Wednesday, May 10, 2017

Keys, Primary and Foreign

Welcome to the Bank

Suppose we have an oversimplified banking system, with two tables.

create table balances(name string, balance number);
create table transactions(tid number, from string, to string, amount number);

This allows us to populate a table of people with balances, and transactions where people give money to each other.

    balances
    name | balance
    -----+--------
    ann  | 200
    bob  | 150
    leo  | 300

    transactions
    tid | from | to  | amount
    ----+------+-----+-------
    1   | ann  | bob | 25
    2   | bob  | leo | 50

We can imagine traversing the transaction table something like this pseudocode:

    for (from, to, amount) in select("select from,to,amount
                                        from transactions
                                       order by tid")
        begin transaction
           update balances set balance = balance - amount where name = from;
           update balances set balance = balance + amount where name = to;
        commit;

(note that sql implementations all vary slightly in how tables and indexes are creates.  Everything following is pseudocode.)

Some Data Problems?

Here's a couple of problems we've got in the present system.
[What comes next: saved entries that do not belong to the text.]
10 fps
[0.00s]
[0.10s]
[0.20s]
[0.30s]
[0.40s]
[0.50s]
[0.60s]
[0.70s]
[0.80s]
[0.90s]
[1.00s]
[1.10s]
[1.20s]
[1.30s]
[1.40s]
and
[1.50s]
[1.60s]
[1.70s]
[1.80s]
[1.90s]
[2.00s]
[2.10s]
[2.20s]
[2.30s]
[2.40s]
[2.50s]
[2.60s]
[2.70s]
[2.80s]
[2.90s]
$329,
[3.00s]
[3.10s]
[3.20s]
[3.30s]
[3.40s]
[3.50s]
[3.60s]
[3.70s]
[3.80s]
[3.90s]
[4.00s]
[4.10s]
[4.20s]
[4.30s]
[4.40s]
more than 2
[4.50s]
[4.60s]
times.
  1. We can have empty (null) fields.  For example, a transaction of insert (3,bob,NULL,NULL).
  2. We can have duplicate people in the balance table.  Note that it's OK if balances are duplicated (you and I can have the same amount of money!) but each person must be unique.
  3. We are going to be performing lookups keyed by transactions.tid and balances.name.  We better make that efficient if we're going to grow to be a bank with millions of users and transactions!

Some Data Solutions

1. Let's specify all fields that are required.

    create table balances(name string not null, balance number not null);
    create table transactions(tid number not null, from string not null,
                              to string not null, amount number not null);

Now a transaction will fail if we insert a row with a null column.  This  is nice, because now our code can safely assume we have good non-null data).
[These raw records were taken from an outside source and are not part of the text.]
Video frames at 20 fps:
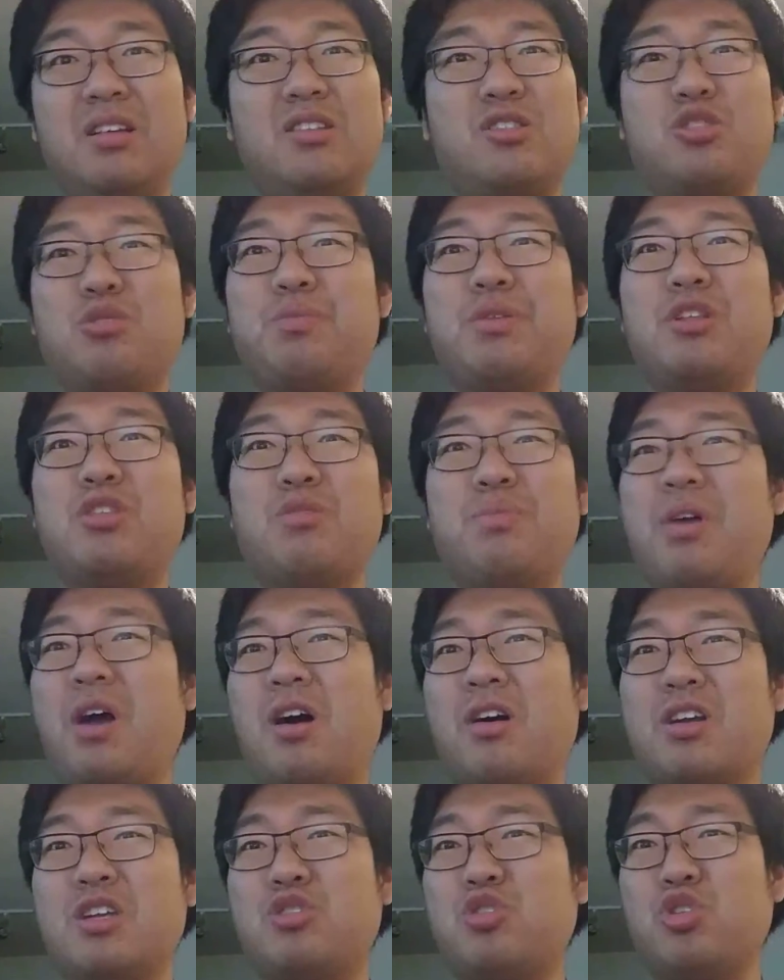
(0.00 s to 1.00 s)
To be
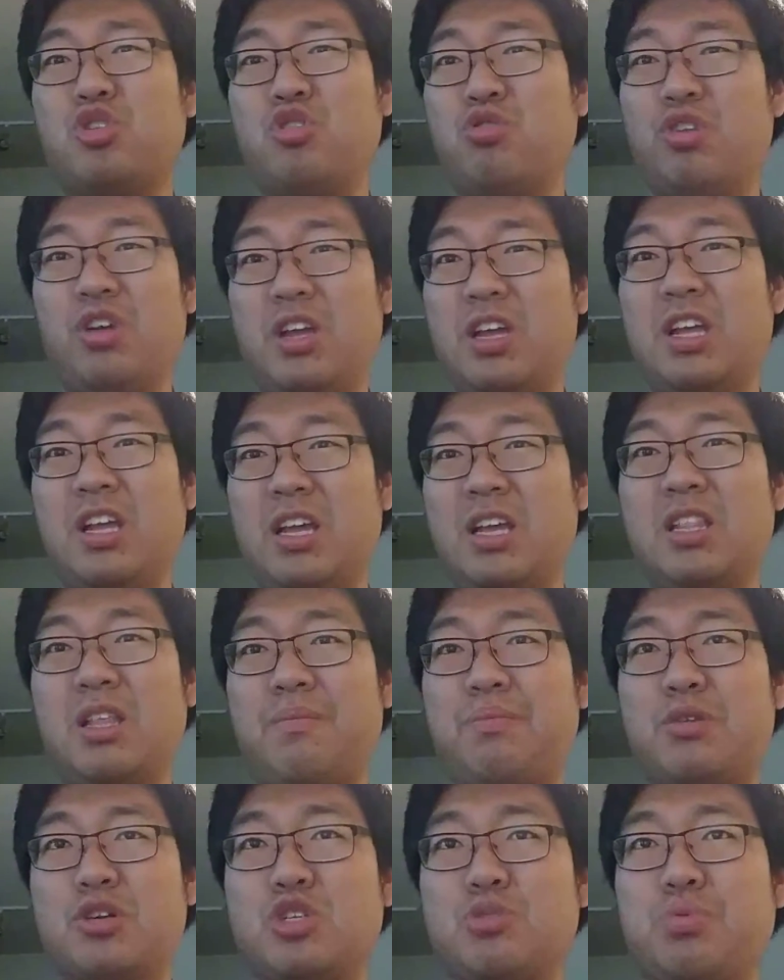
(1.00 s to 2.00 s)
honest with you, in the
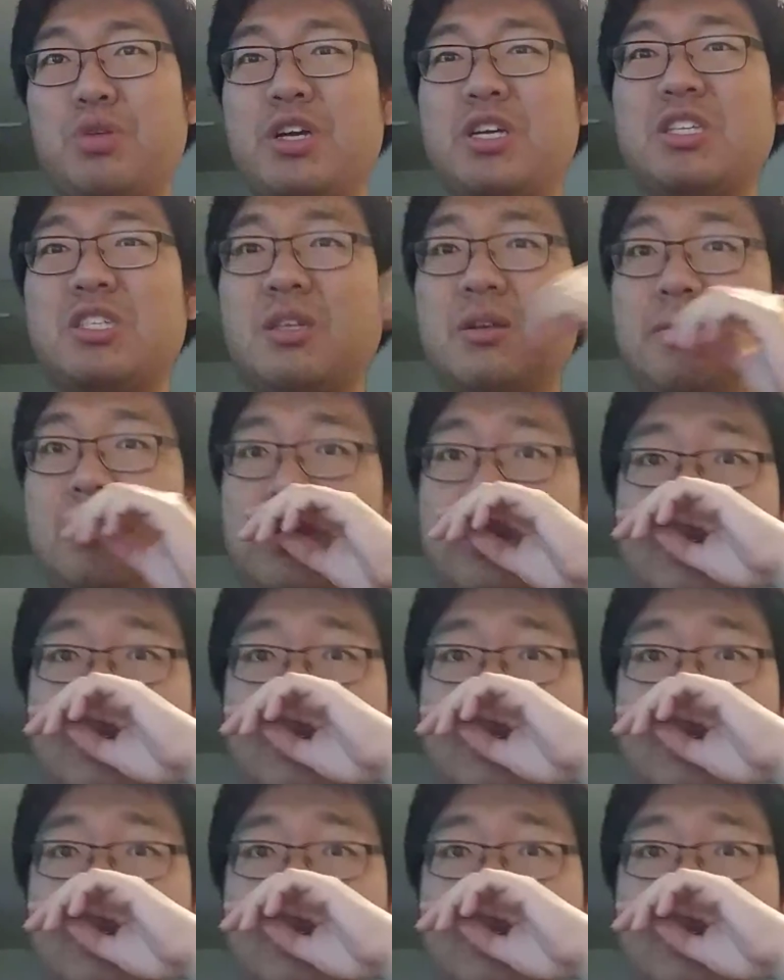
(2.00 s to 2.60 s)
first place.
2. Specify we can't have duplicate names.

    create table balances(name string unique not null, balance number not null);

This will cause an error if we ever

    insert into balances(name, balance) values('bob', 100);
    insert into balances(name, balance) values('bob', 200);

3. Create some indexes on our key search columns.

    create index balances_name_ix on balances(name);
    create index transactions_tid_ix on transactions(tid);

Primary Keys

When we look at our tables, we notice that each has a column which serves as the main identifier of a row.
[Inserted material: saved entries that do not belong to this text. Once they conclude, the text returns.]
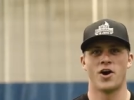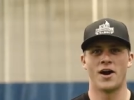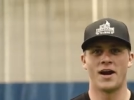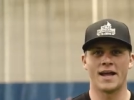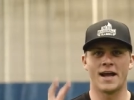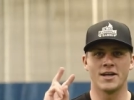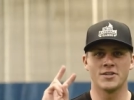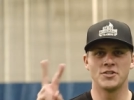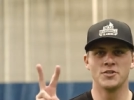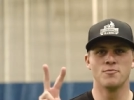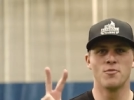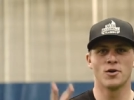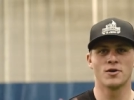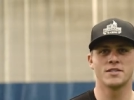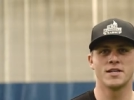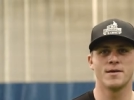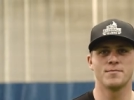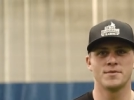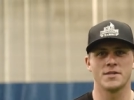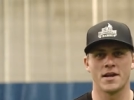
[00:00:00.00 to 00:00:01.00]
All right, I got two more
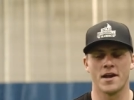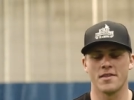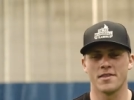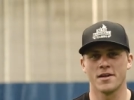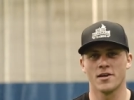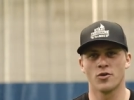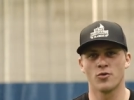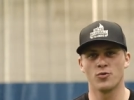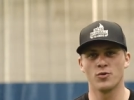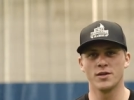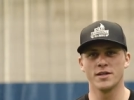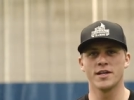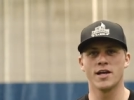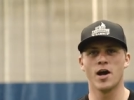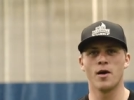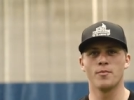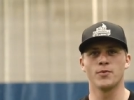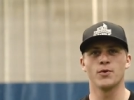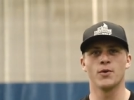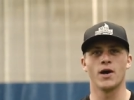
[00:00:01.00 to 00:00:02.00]
tips that I think will really
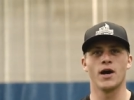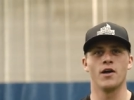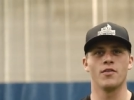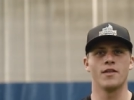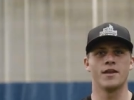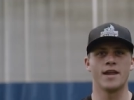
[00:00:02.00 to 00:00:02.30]
help you out.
  - balances are "owned" by name
  - transactions are identified (and ordered) by tid.

We notice three things about these columns.

  • they should never be null (because they identify the row)
  • they should be unique (because it doesn't make sense for them to be dupes)
  • practically, they should have an index (because we usually use them in where clauses).

The concept of a table having a main identifying column, and that column having the three attributes just listed, is so common that we give this a name:  That column is the primary key, and can be specified as such.

    create table balances(name string primary key, balance number not null);
    create table transactions(tid number primary, from string not null,
                              to string not null, amount number not null);

Declaring a column to be a primary key automatically sets the three things we noticed earlier.

  - primary keys are NOT NULL
  - primary keys are UNIQUE
  - there's an index automatically created for the PK

In addition, via notation we've specified that the row's "identifier" is a particular key... we don't have to guess or infer this information.

Foreign Keys

Let's consider a row in the transactions table:

    (1, "ann", "zoo", 50);

If we run this throught the pseudocode above, everything will work and no errors will be reported.  But there's a very big problem.  This statement is correct,

    update balances set balance = balance + amount where name = 'zoo'

but it loses the $50 ann is trying to transfer, since there's no row in balances where name is 'zoo'.

We can solve this in the database by specifying that transactions.from and transactions.to refer to balances.name.  Note that semantically this removes the requirement that we declare transactions.from and transactions.to as NOT NULL, since they are required to match balances.name.

    create table transactions(tid number primary,
                              from string references(balances.name),
                              to string references(balances.name),
     amount number not null);

With this in place, this insert will fail:

    insert into transactions values(1, 'ann', 'foo', 100);
    *** ERROR: foo does not exist in balances(name)

and this delete will fail:

    delete from balances where name = 'ann';
    *** ERROR: can't delete row with dependencies

There are various options when creating foreign keys, such as ON CASCADE DELETE.  In this case,

    delete from balances where name = 'ann';

would cause this statement to be implicitly executed as part of the transaction.

    delete from transactions where from = 'ann' or to = 'ann';

Caveats

Note that a lot of systems might document the foreign key relations are, but not enforce them in the database, relying instead on programming logic.  Sometimes this is done for efficiency (e.g. many inserts into the transactions table -- if you verify from and to are correct, you don't want to pay two lookups penalty on each insert).

A Common PK/FK Idiom

Splitting a potential Fat table into several smaller tables.  Sometimes it's for ease of use, sometimes it's for other reasons.  For example

    create table master_users(uid, Name);
    create table billing_info(uid, credit_card, expires, ...);
    create table contact_info(uid, address, email, phone, ...);
    create table lawsuit_info(uid, ...)

We might be legally required to protect lawsuit_info and not make it visible to people who can see contact info.

In any case, we would make uid a PK in all four tables, allowing us to

    # get everyone
    select m.name, b.email
      from master_users m, billing_info b
     where m.uid = b.uid;

    # get one person
    select m.name, b.email
      from master_users m, billing_info b
     where m.uid = b.uid and m.uid = 123;

And we could optionally add FK relationships from *_info.uid to master_users.uid.